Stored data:
* * * * *

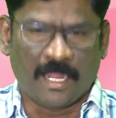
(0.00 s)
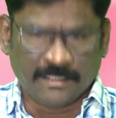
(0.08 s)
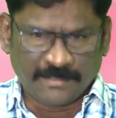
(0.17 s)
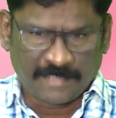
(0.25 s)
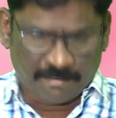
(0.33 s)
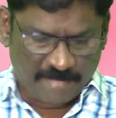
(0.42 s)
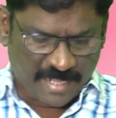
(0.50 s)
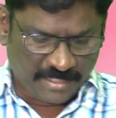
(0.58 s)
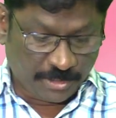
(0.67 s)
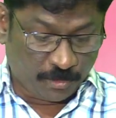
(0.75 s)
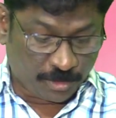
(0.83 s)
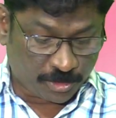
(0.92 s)
அந்த
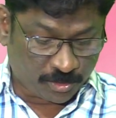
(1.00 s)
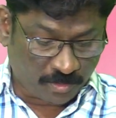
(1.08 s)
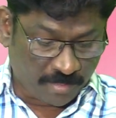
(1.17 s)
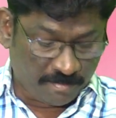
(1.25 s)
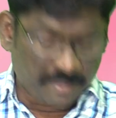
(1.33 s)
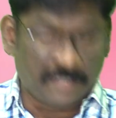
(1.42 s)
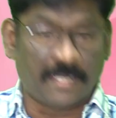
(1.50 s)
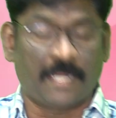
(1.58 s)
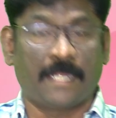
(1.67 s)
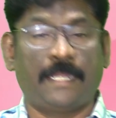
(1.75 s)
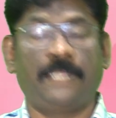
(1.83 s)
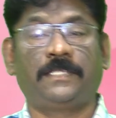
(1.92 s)
மாதிரி ஒரு
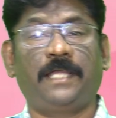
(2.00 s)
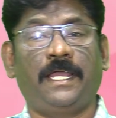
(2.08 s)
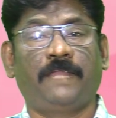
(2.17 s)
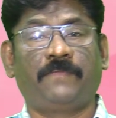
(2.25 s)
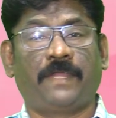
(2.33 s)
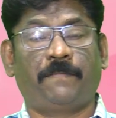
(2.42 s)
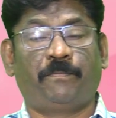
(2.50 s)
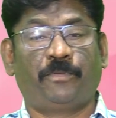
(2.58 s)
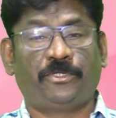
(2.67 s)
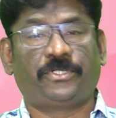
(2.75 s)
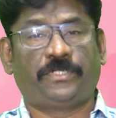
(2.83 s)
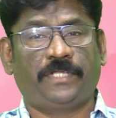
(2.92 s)
சுரமண்டலங்களை தான் இவங்க
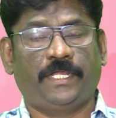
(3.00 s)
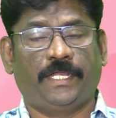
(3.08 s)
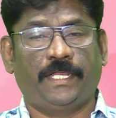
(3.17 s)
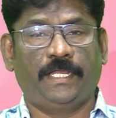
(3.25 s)
பிடிச்சிட்டு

* * * * *

Task prompt:
Repeat the data exactly in full, omitting its pictures.

Finished task:
(0.00 s)
(0.08 s)
(0.17 s)
(0.25 s)
(0.33 s)
(0.42 s)
(0.50 s)
(0.58 s)
(0.67 s)
(0.75 s)
(0.83 s)
(0.92 s)
அந்த
(1.00 s)
(1.08 s)
(1.17 s)
(1.25 s)
(1.33 s)
(1.42 s)
(1.50 s)
(1.58 s)
(1.67 s)
(1.75 s)
(1.83 s)
(1.92 s)
மாதிரி ஒரு
(2.00 s)
(2.08 s)
(2.17 s)
(2.25 s)
(2.33 s)
(2.42 s)
(2.50 s)
(2.58 s)
(2.67 s)
(2.75 s)
(2.83 s)
(2.92 s)
சுரமண்டலங்களை தான் இவங்க
(3.00 s)
(3.08 s)
(3.17 s)
(3.25 s)
பிடிச்சிட்டு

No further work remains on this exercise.